A very dry or cracked nose surface can be a sign of dehydration. This is why it is so important to get to know what is normal for your dog/ puppy.

  • It is runny?
  • Is there any green/ yellowy discharge?
  • Have there been any changes to the pigmentation on their nose?
  • Is the air moving normally through the nostrils?
  • Is there any wheezing or lots of sneezing?
  • If you notice changes in your dogs nose surface or sounds contact your vet.

5. Mouth

  • Notice how your dog's breath smells. Changes in this can indicate teeth or digestive problems.
  • In young pups their breath changes from smelling of milk as they begin to loose their 1st teeth.
  • What colour are their gums? They should be a light pinky colour and moist.
  • Are their gums red or inflamed?
  • What is the CRT - capillary refill time? You can practice this by lifting your dogs lip gently and press on the gums. The area should turn whiteish for 1-2 seconds and change back to pinky again. Slower time for the colour to go back can indicate health issue like low blood pressure, so this is another important one!
  • How do your dog's teeth look?
  • For help cleaning your dog's teeth see our How to brush your dog's teeth guide

6. Skin and coat

Just like our skin and hair, the condition of a dogs skin and coat are a reflection of their overall health.
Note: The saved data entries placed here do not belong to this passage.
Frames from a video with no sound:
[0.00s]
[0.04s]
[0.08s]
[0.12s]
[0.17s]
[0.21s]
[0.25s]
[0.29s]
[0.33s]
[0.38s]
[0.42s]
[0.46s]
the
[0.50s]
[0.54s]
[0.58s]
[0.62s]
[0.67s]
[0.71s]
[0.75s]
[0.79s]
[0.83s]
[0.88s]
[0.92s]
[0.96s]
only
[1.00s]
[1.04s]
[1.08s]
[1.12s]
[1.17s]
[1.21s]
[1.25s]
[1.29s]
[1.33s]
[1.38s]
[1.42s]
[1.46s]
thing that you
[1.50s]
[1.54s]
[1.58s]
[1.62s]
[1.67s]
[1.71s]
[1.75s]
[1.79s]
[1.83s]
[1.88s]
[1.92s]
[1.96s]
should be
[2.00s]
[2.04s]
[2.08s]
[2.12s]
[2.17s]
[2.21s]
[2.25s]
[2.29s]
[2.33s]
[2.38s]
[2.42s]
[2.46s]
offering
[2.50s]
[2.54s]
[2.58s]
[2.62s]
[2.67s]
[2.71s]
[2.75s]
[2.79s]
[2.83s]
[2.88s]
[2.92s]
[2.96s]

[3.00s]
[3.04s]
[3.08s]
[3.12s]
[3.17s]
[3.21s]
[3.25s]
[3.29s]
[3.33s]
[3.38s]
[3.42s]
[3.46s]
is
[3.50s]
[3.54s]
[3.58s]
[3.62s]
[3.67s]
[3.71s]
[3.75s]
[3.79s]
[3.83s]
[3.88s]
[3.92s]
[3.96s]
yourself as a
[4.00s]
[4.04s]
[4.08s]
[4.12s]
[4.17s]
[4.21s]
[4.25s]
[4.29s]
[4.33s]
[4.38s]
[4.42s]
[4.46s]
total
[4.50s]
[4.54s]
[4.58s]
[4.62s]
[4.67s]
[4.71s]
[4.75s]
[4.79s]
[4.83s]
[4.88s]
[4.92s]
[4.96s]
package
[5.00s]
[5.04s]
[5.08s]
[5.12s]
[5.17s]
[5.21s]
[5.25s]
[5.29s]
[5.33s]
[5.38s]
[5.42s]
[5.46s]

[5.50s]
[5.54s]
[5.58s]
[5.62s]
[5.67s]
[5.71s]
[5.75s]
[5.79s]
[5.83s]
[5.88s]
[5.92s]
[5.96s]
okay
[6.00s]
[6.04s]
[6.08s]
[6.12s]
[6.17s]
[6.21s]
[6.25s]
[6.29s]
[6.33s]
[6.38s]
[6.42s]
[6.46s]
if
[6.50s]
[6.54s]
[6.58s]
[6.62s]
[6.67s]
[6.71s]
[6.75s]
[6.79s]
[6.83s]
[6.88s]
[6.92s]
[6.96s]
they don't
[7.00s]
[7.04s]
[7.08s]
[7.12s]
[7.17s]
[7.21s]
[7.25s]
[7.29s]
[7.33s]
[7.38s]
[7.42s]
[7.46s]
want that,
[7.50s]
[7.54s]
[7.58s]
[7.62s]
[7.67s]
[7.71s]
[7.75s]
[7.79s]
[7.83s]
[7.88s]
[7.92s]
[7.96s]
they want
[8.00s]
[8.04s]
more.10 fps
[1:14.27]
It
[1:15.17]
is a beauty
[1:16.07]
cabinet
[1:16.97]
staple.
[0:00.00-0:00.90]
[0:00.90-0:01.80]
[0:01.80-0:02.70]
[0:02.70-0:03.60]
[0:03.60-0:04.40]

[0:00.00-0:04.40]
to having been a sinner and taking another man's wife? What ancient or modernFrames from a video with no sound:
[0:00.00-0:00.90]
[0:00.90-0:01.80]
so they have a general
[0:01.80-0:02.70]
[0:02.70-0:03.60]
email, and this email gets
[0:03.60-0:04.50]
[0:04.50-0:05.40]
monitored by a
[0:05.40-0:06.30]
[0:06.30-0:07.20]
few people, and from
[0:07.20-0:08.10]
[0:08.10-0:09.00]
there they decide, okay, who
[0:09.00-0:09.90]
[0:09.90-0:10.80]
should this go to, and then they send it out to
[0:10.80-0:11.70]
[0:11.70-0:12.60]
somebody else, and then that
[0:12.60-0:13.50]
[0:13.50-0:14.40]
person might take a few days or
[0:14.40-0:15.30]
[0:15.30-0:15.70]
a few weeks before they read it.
  • Are there dry patches, flaky spots or areas of irritation?
  • Your dog's coat should be clean, shiny and smooth

7. Paws and nails

Your dog/ puppy's pads should be smooth, without cracks. If they are very dry invest in a paw balm to help moisturise them. Winter can take its toll on our dogs pads so make sure to rinse them off after walking on gritted pavements, and dab dry. See our DIY PAD Balm recipe.

  • Nails should be smooth and kept cut to the appropriate length for your dog.
  • Check the dew claws. These are on the inside leg just above the paw. Make sure they are not too long and curled around and digging into your dog's skin. Not all dogs have dew claws so check that out first!
  • Check in-between your dogs toes on the top of their paws and the underside. Make sure there are no red patched, grass seeds or any other debris in them. If you notice your dog licking or chewing their paws have a close look - they could have been stung, have something stuck or it can also be a sign that they are in pain.

Now that you know what to be looking out for make giving your dog a health check a weekly thing. Keep a wee note of any changes and if you are at all concerned by anything you see call your vet straight away.